Need for link stability: In the application I am collaborating with Evgeniy Meyke to develop, we link taxon names to the specific page images on which they occur. Many of these pages are from BHL. Others are from other Internet sources, author’s PDFs, and my own literature scans. Regarding BHL content, I extract relevant papers from BHL Items, and keep them locally. I also store the BHL PageID and ItemID, but these only come into play when sharing data with others. For raw BHL search results, however, only the PageID and ItemID are stored. These search results may age for some months while I evaluate and process them. Thus far I have encountered only one missing item, Proceedings of the USNM, volume 41 (http://www.biodiversitylibrary.org/item/53811). I inquired about what may have happened to it a month ago today. You said that it had been “marked offline” due to serious errors, and would be rescanned and reindexed. (As of today it is still offline.) This was the first indication we had that there might be a problem with BHL identifier durability.

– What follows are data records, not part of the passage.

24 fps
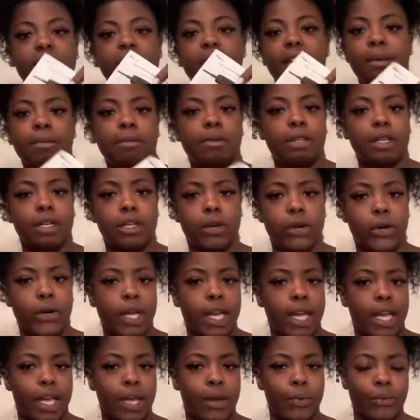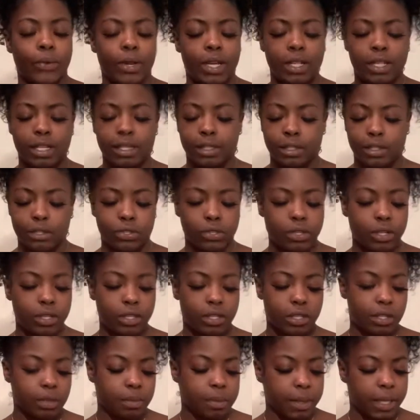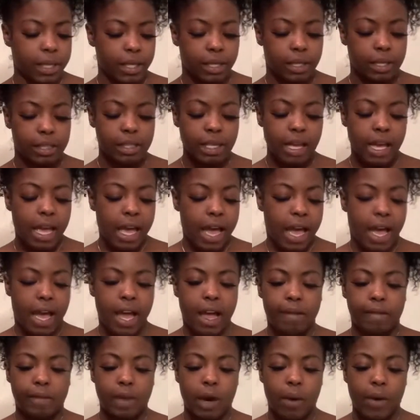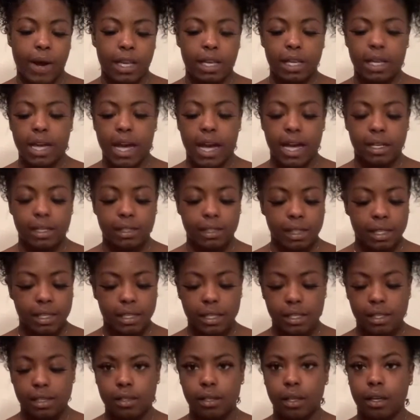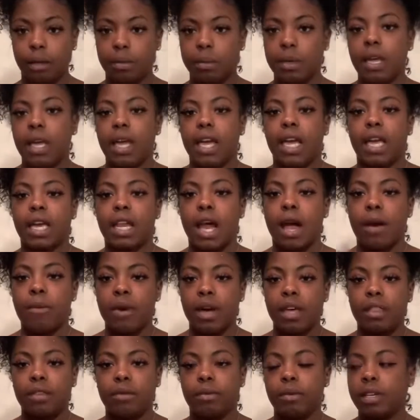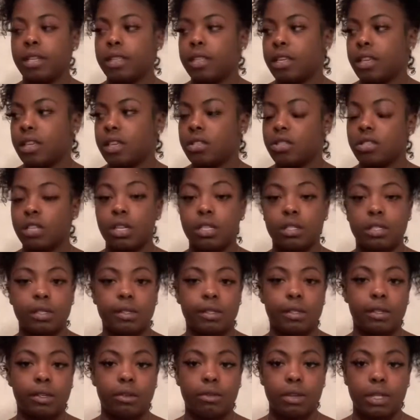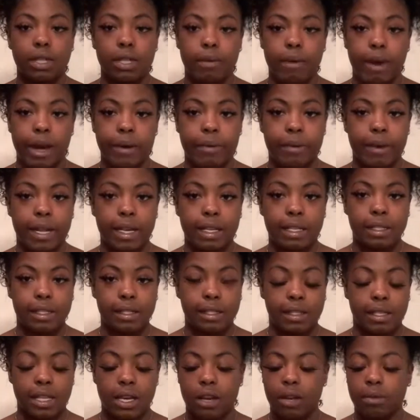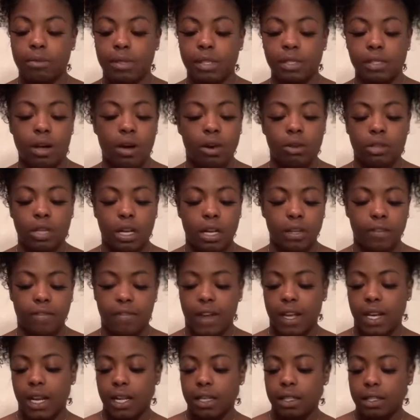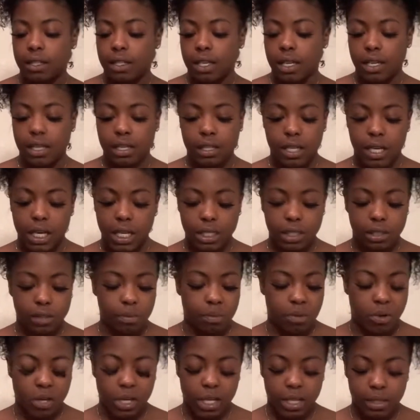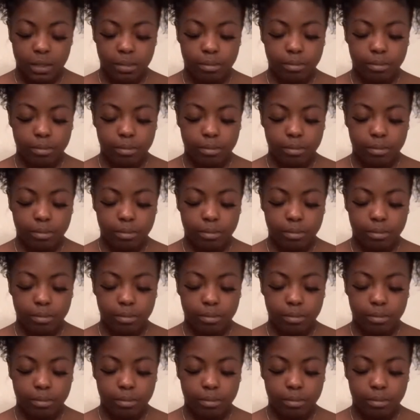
now I'm gonna go ahead and read these instructions because I have no idea how to set this up, and I'd rather read the instructions and do it the right way than just tear up this whole $35 thing that I just bought.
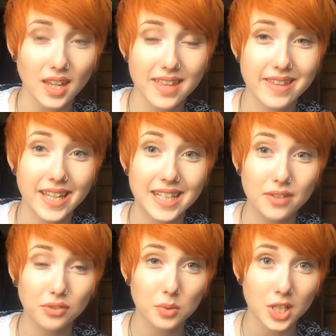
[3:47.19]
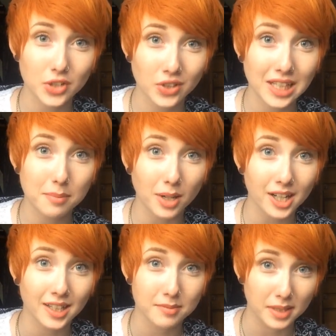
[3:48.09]
and then if you want it really bright
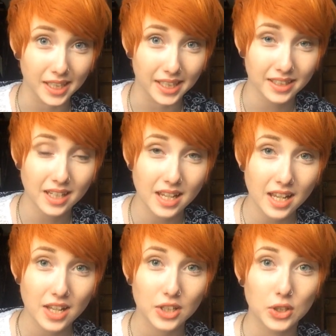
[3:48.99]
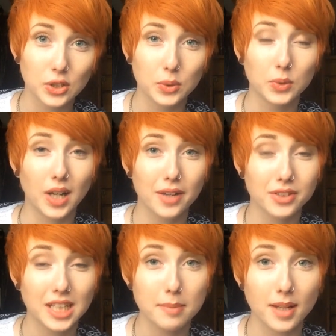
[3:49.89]
like mine, you have to
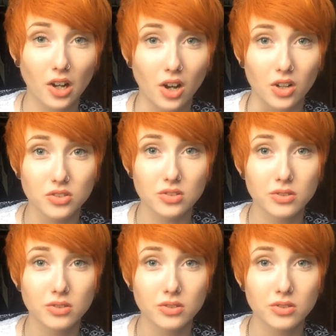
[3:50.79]
keep it hot.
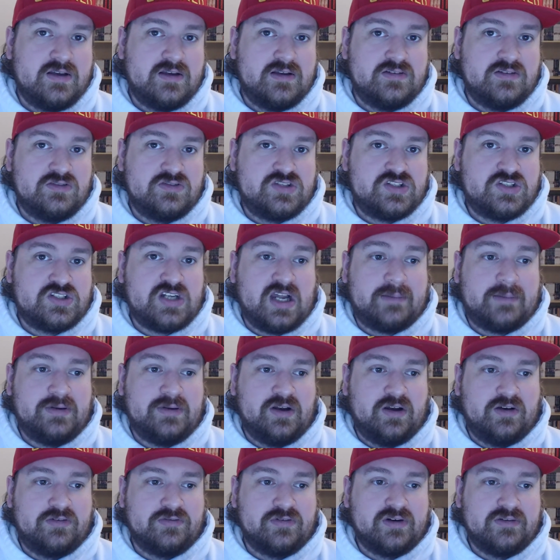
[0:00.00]
stomping
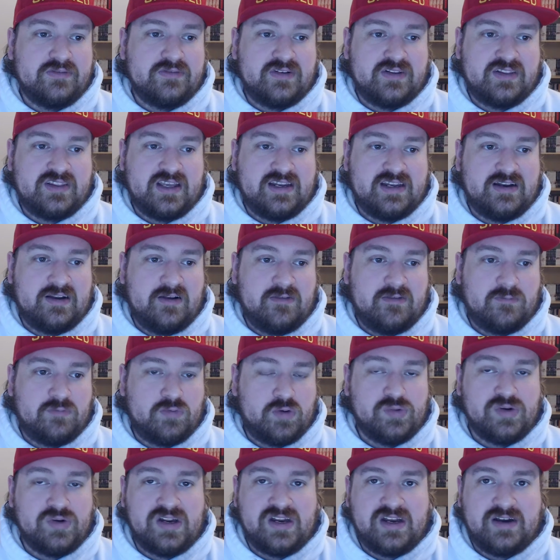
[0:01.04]
over everything and
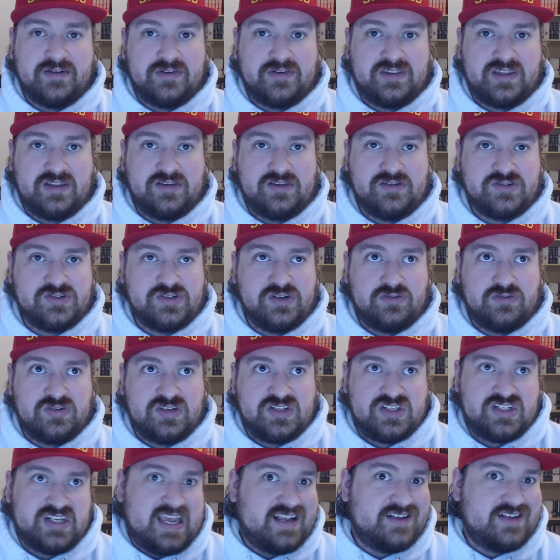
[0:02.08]
ruining everything. There's no
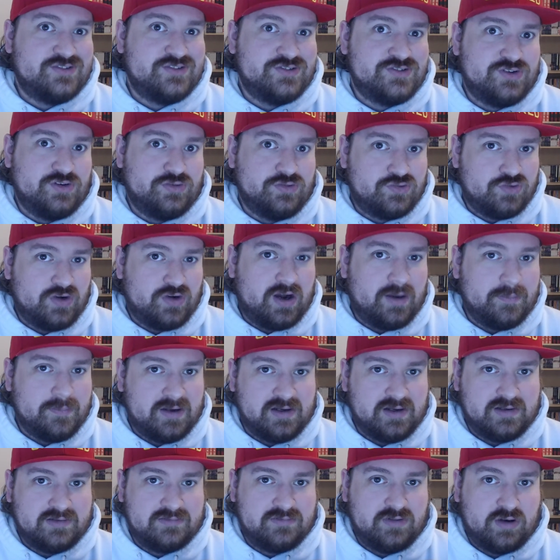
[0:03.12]
stakes, there's no
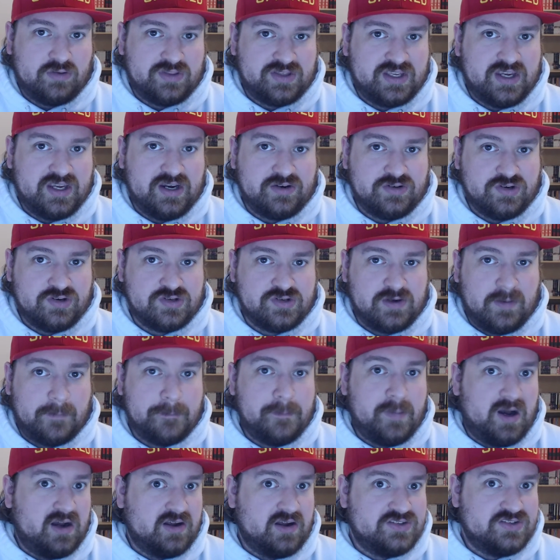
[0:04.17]
drama. All the characters are
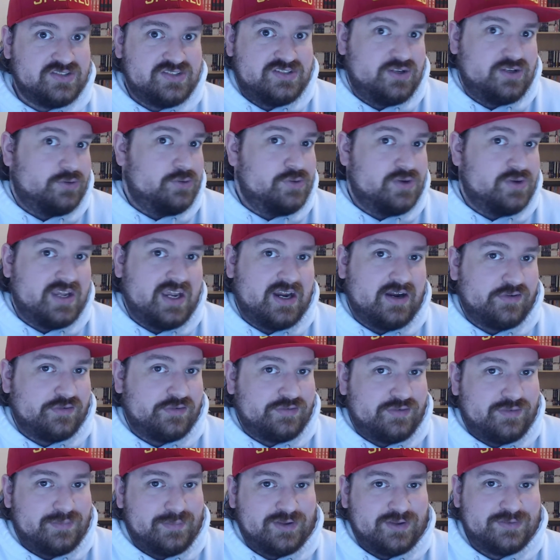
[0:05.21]
bugs, so who cares
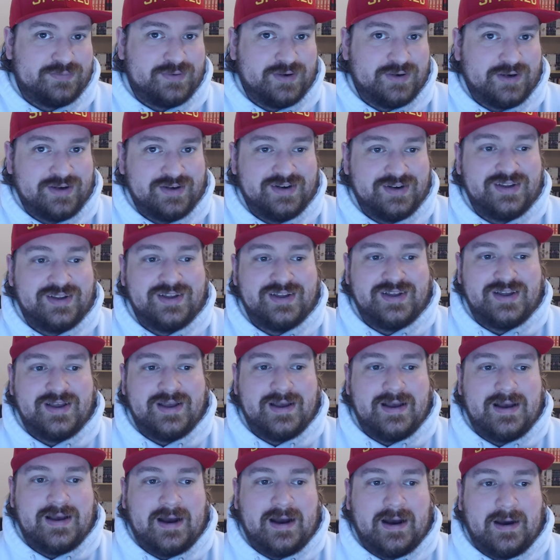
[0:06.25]
for the most part?
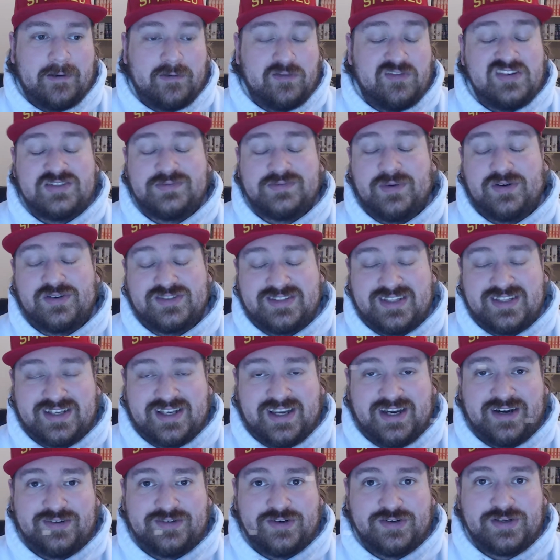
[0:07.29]
Or at least most of the
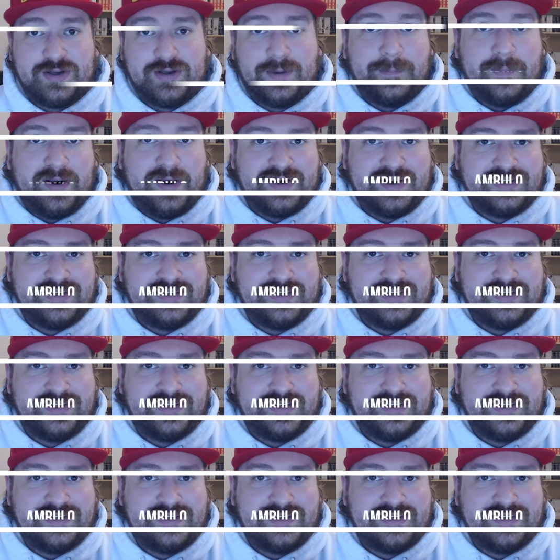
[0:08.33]
characters are bugs,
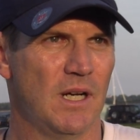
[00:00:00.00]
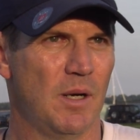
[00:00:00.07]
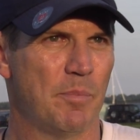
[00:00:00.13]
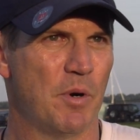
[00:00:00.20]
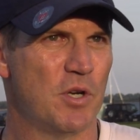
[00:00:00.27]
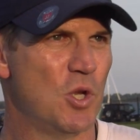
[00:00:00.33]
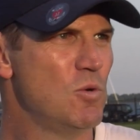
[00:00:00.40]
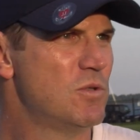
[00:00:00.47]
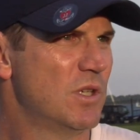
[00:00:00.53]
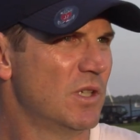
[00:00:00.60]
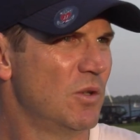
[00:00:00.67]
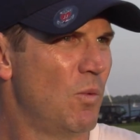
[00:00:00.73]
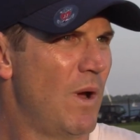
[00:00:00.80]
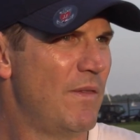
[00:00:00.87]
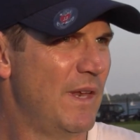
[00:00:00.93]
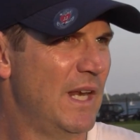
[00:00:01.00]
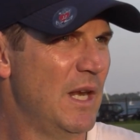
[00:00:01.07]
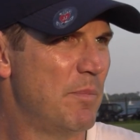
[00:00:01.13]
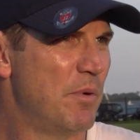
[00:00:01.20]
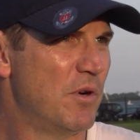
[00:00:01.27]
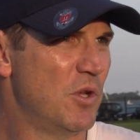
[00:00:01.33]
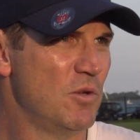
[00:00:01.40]
producing the way they need
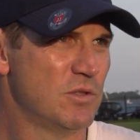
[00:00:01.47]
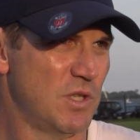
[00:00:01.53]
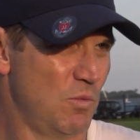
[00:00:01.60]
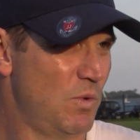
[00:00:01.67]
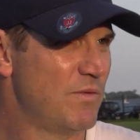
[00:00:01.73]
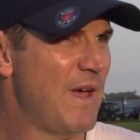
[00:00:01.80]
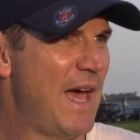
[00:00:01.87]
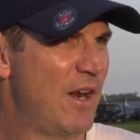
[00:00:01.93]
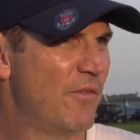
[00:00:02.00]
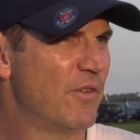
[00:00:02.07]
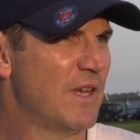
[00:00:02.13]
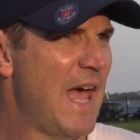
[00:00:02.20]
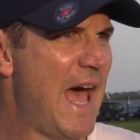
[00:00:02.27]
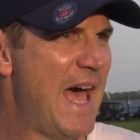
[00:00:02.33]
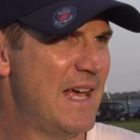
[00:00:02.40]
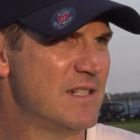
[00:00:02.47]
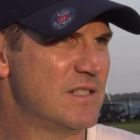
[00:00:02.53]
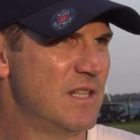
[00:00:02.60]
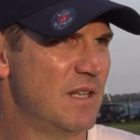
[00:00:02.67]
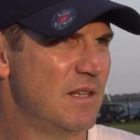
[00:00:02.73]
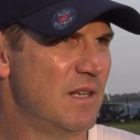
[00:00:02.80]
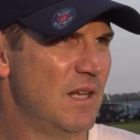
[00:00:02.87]
to produce, then we've got other guys
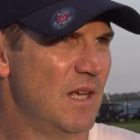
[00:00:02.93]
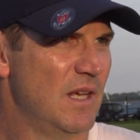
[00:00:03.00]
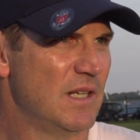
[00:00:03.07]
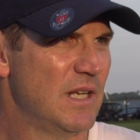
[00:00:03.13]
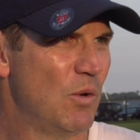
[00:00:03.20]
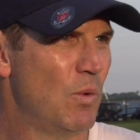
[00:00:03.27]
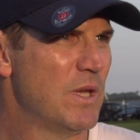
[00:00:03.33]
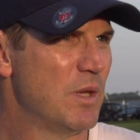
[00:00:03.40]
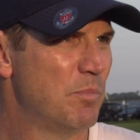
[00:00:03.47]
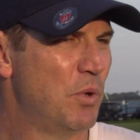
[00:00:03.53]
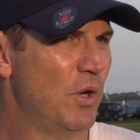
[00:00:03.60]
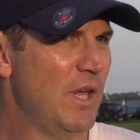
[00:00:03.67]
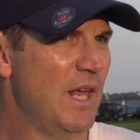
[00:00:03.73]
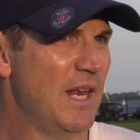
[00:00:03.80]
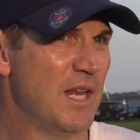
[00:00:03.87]
that we can put in.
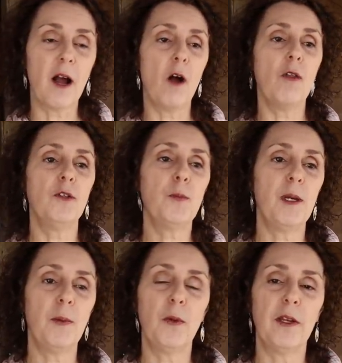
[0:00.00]
all those
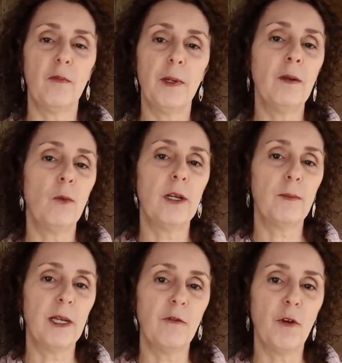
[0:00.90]
people that have been
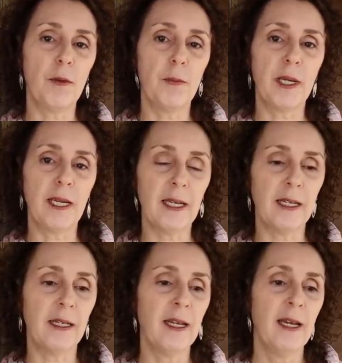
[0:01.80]
with me from the
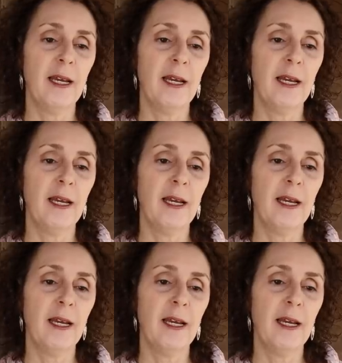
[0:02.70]
beginning,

I also store the sources of bibliographic citations, and reviews of papers that I may need to consult again, from, for example, Revue Critique de PalĂ©ozoologie or Archiv für Naturgeschichte. For these, I store only the BHL page link, not the page or article itself. I now understand that these references are fragile, in that if the pageID changes, the source will be lost.

For my purposes, then, the reliability of PageID and ItemID references are most important, TitleID not so much. The needs of others are, of course, different. One example: Robert Moore or the Pacific Conchological Club has been compiling a catalog of works pertaining to Mollusca that are available on the Internet for more than a year. His bibliography, in the form of five PDF documents (http://mysite.verizon.net/tjrutkas/page7.html ) includes many BHL items, though I believe all of the links are by way of IA URLs. If an item goes dark on IA, his link would be broken.

It is clear that some changes are unavoidable. The question, then, is what can BHL do to mitigate the impact? There is no getting around the copyright issue you mentioned. The item must be removed. But rather than simply deleting all trace of it, perhaps the title, its item(s), and the pages could be replaced with a message explaining why it is no longer available.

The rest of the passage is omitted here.